The effect of full-face broadband light treatments alone and in combination with bilateral crow's feet Botulinum toxin type A chemodenervation.

Author: Carruthers J; Carruthers A

Author affiliation: Opthalmology, University of British Columbia, Vancouver, BC, Canada.

Publication date & source: 2004.03, Dermatol Surg, 30(3):355-66; discussion 366

BACKGROUND: Broadband light (BBL; Intense Pulsed Light; Lumenis Ltd., Yokneam, Israel) is a powerful, nonablative, light-based technology that targets melanin and hemoglobin and stimulates the formation of collagen and elastin. Botulinum toxin type A (BTX-A; BOTOX; Allergan Inc., Irvine, CA) treatment of the lateral periocular region relaxes the vertical fibers of the orbicularis oculi and results in softening of the lateral orbital crow's feet rhytides and widening of the palpebral aperture.
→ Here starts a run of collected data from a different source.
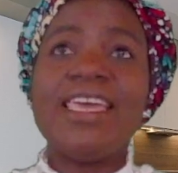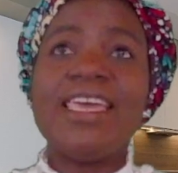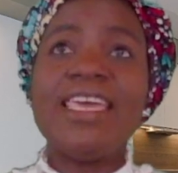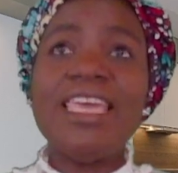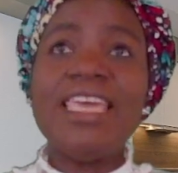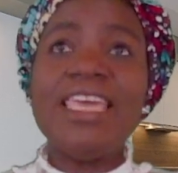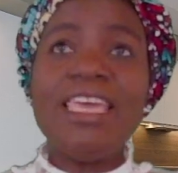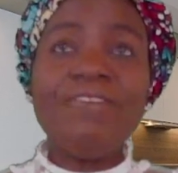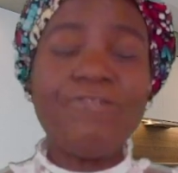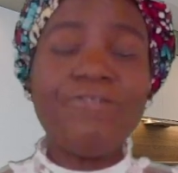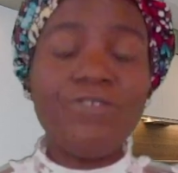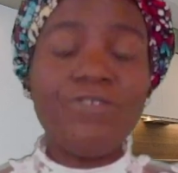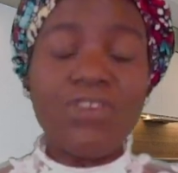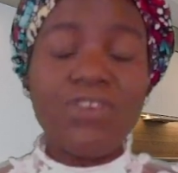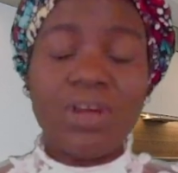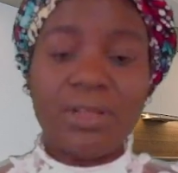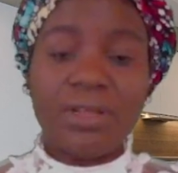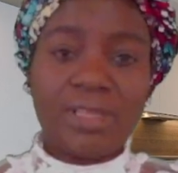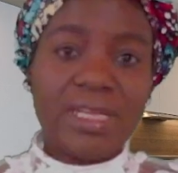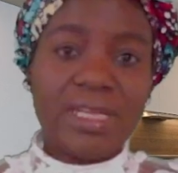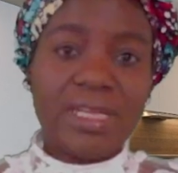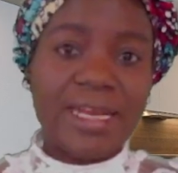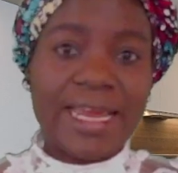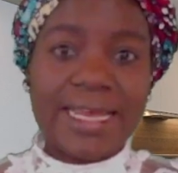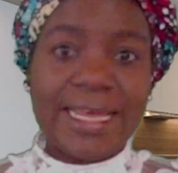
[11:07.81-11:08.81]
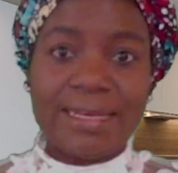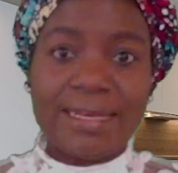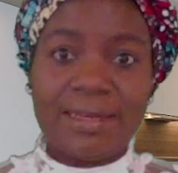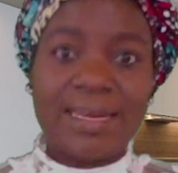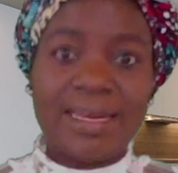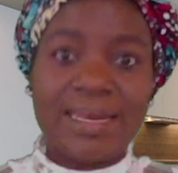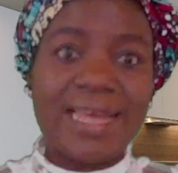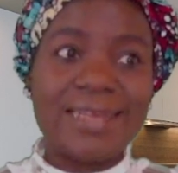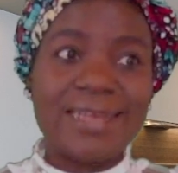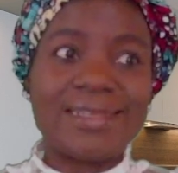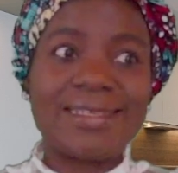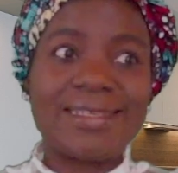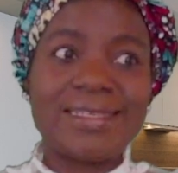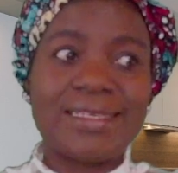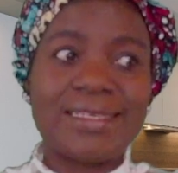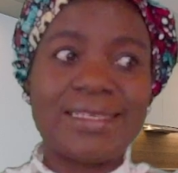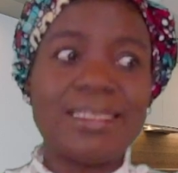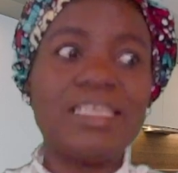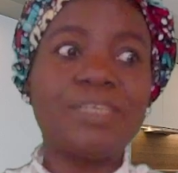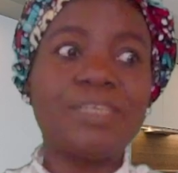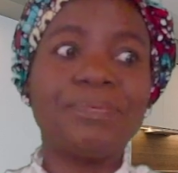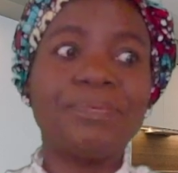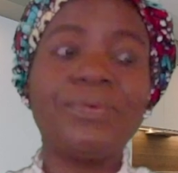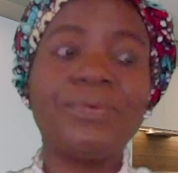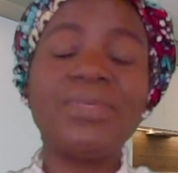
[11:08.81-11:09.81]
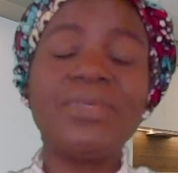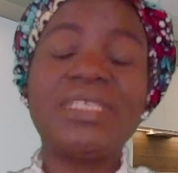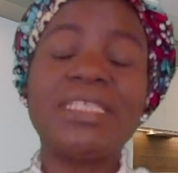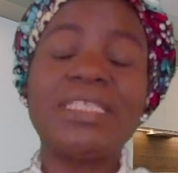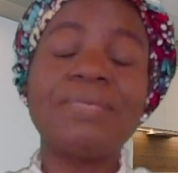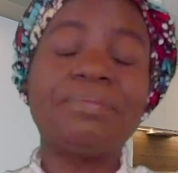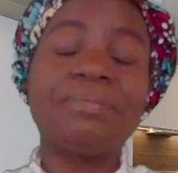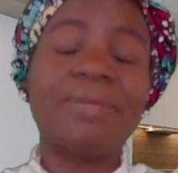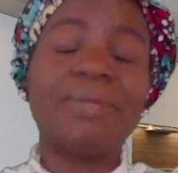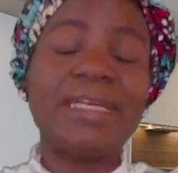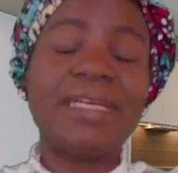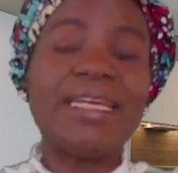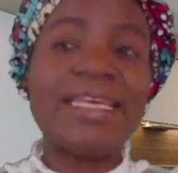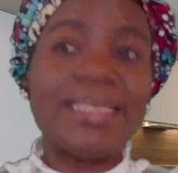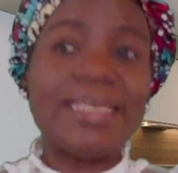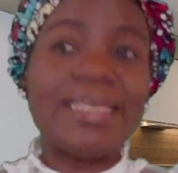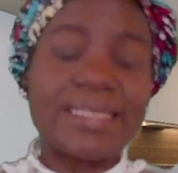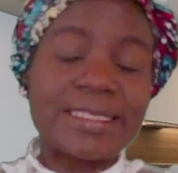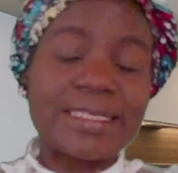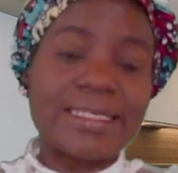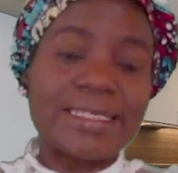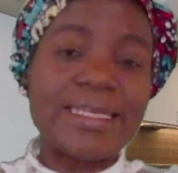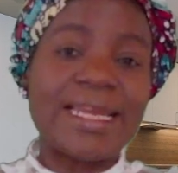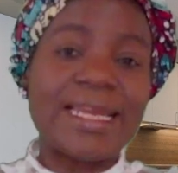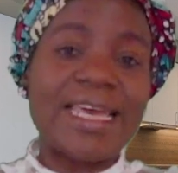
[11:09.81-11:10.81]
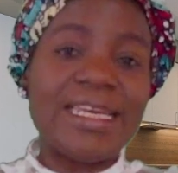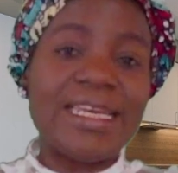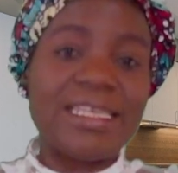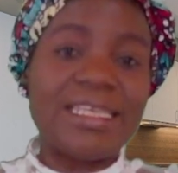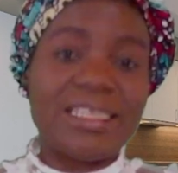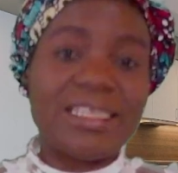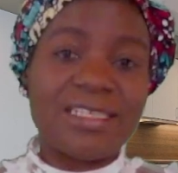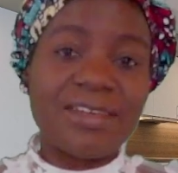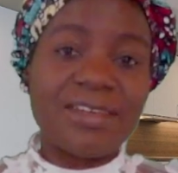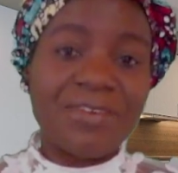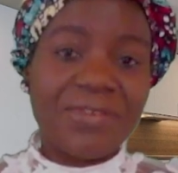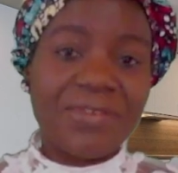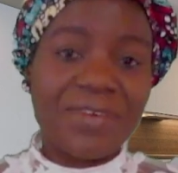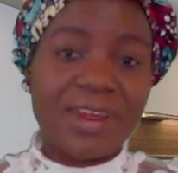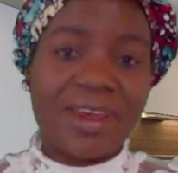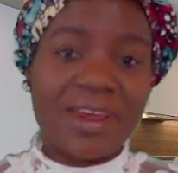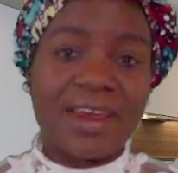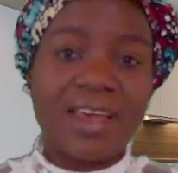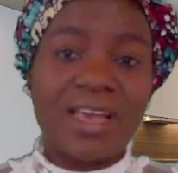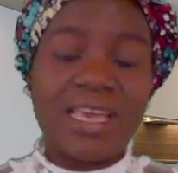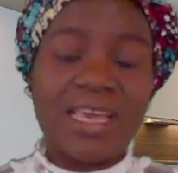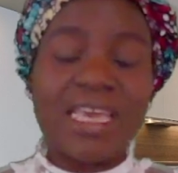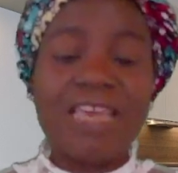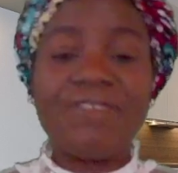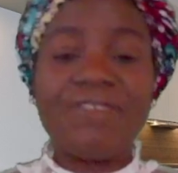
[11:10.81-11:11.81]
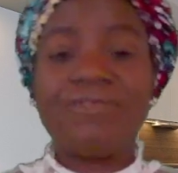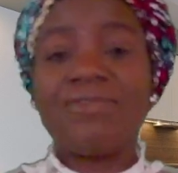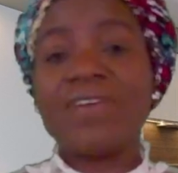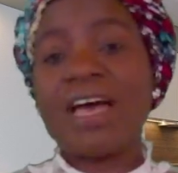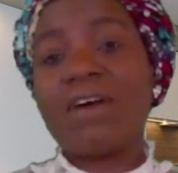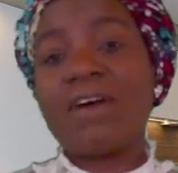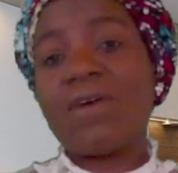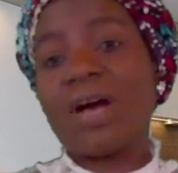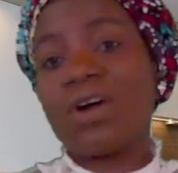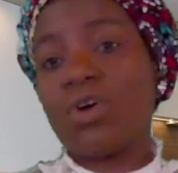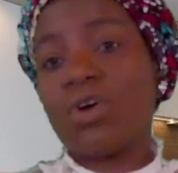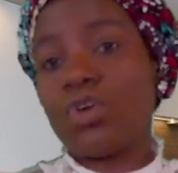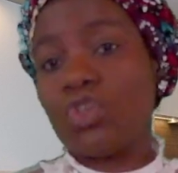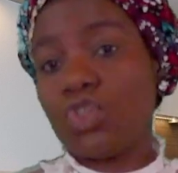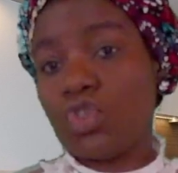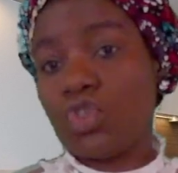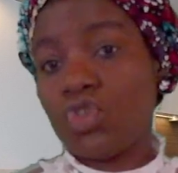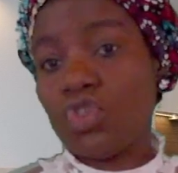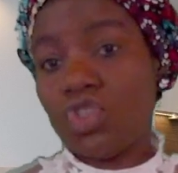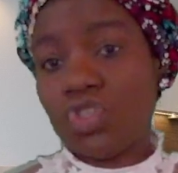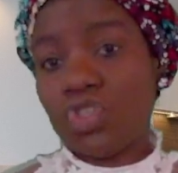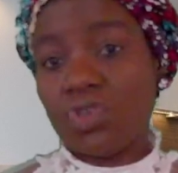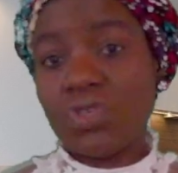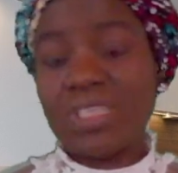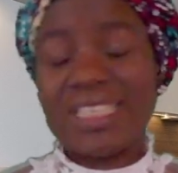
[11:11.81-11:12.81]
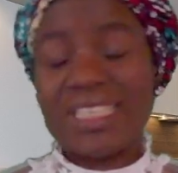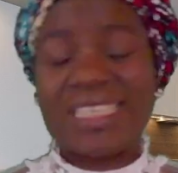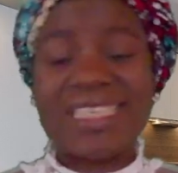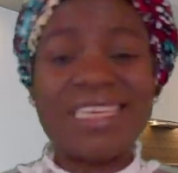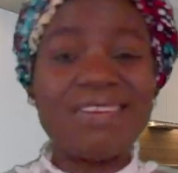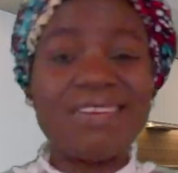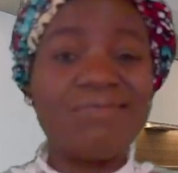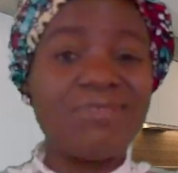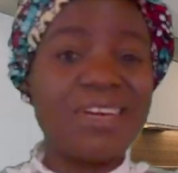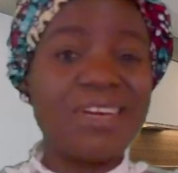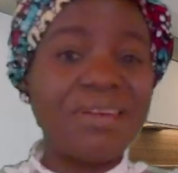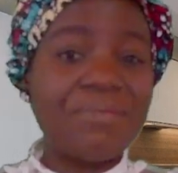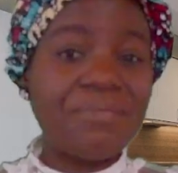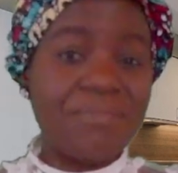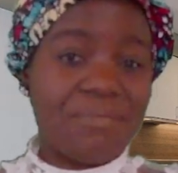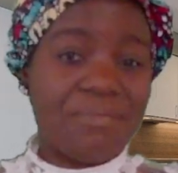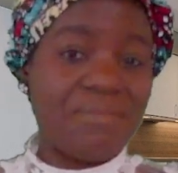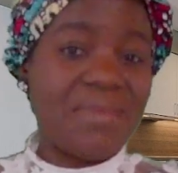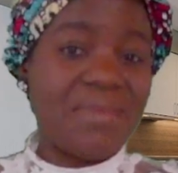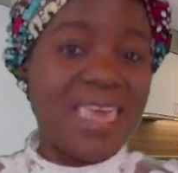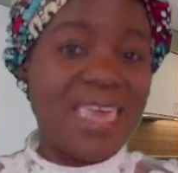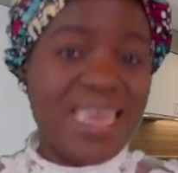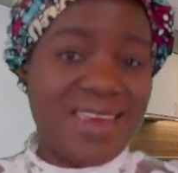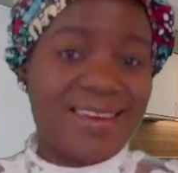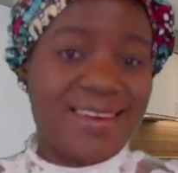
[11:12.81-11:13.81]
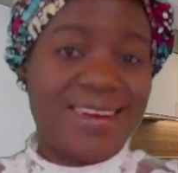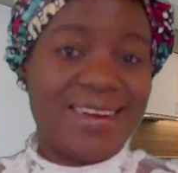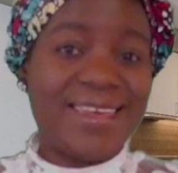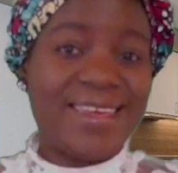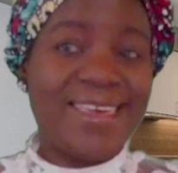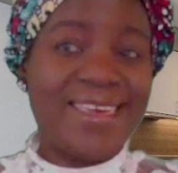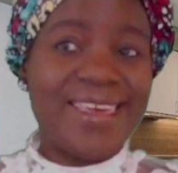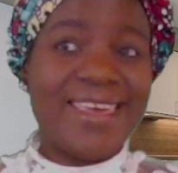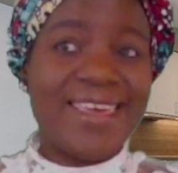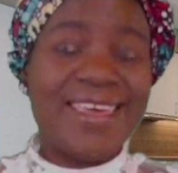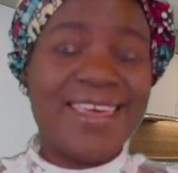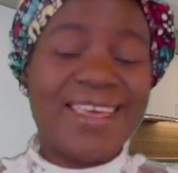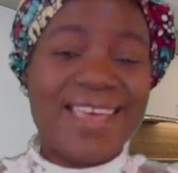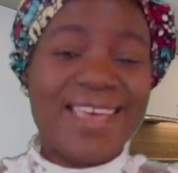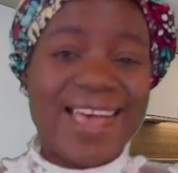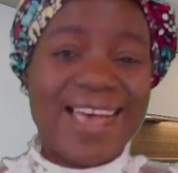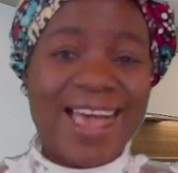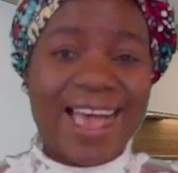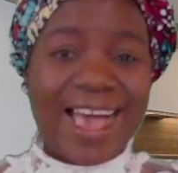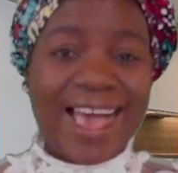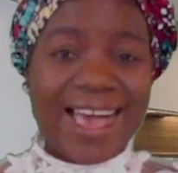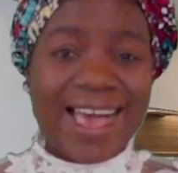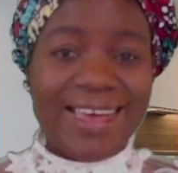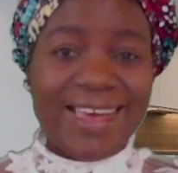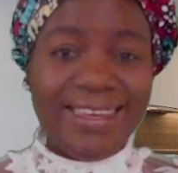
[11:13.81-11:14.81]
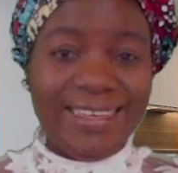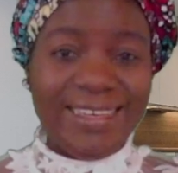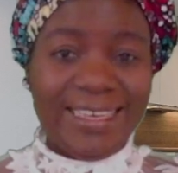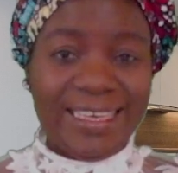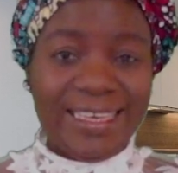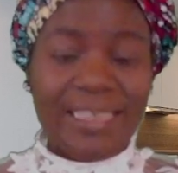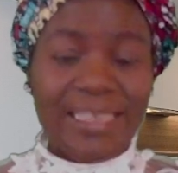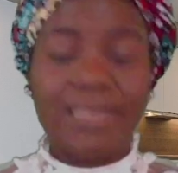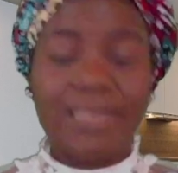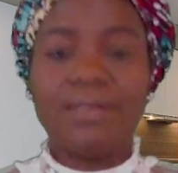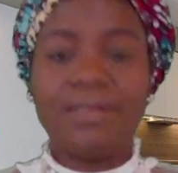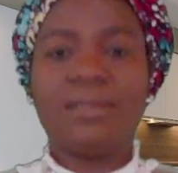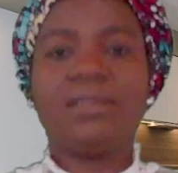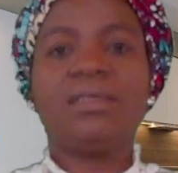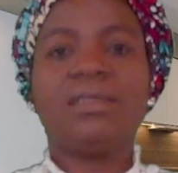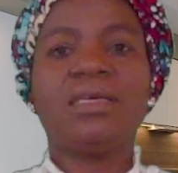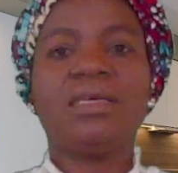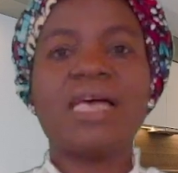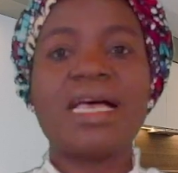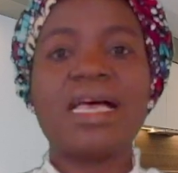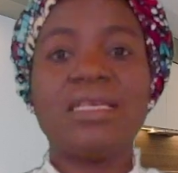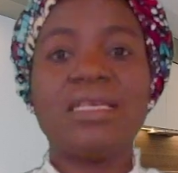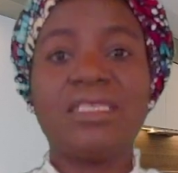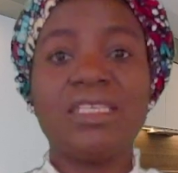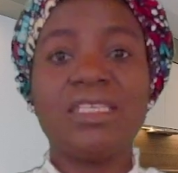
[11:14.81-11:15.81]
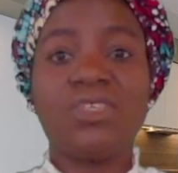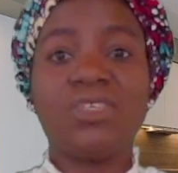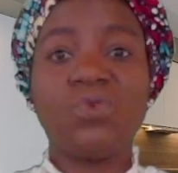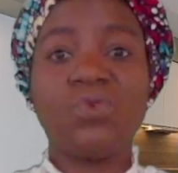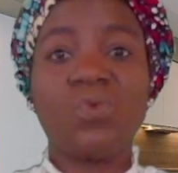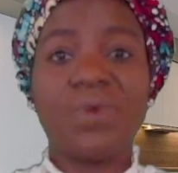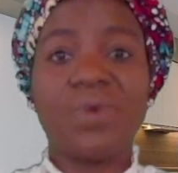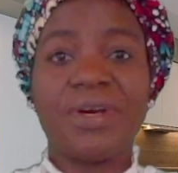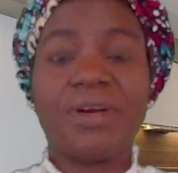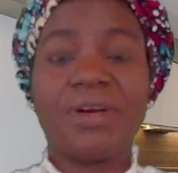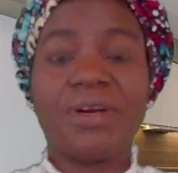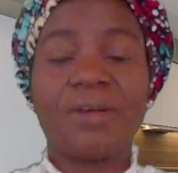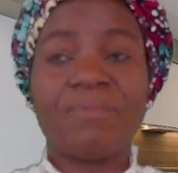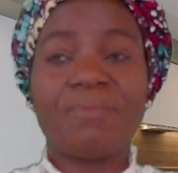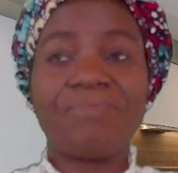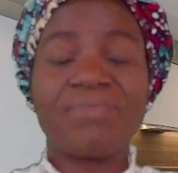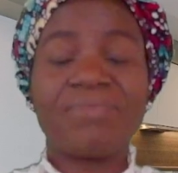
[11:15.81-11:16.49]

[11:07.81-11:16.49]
If nothing like that is put in place in Nigeria, if our constitution still remain hanging, as it were,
OBJECTIVE: To compare the effects of full-face BBL in combination with BTX-A and BBL alone in female subjects with Fitzpatrick I-III skin types, Glogau II-III rhytides, and significant associated facial lentigines and telangiectasia. METHODS: This was a prospective, randomized study of 30 women with moderate to severe crow's feet rhytides. Half of the subjects were treated with BTX-A and BBL and the other half with BBL alone. Their response was assessed clinically and photographically. Skin biopsies of the temporal skin were taken from two subjects in each group and were stained with Masson trichrome. RESULTS: Patients treated with a combination of BTX-A and BBL experienced a better response to treatment, both at rest and on maximum smile, as well as a slightly improved response in associated lentigines, telangiectasia, pore size, and facial skin texture compared with patients who received BBL treatment alone. Skin biopsies showed an increase in dermal collagen in each group. CONCLUSIONS: The patients in this study benefited from both treatments. Although BBL led to a remarkable improvement in full-face telangiectasias, lentigines, and skin texture, the improvement increased in all categories with combination therapy. In addition, an added improvement in the full-face aesthetic with both BTX-A and BBL therapy combined was obvious. These results suggest that both treatments--although evidently complementary--may also act synergistically to produce optimal clinical effects, revolutionizing the treatment of facial aging.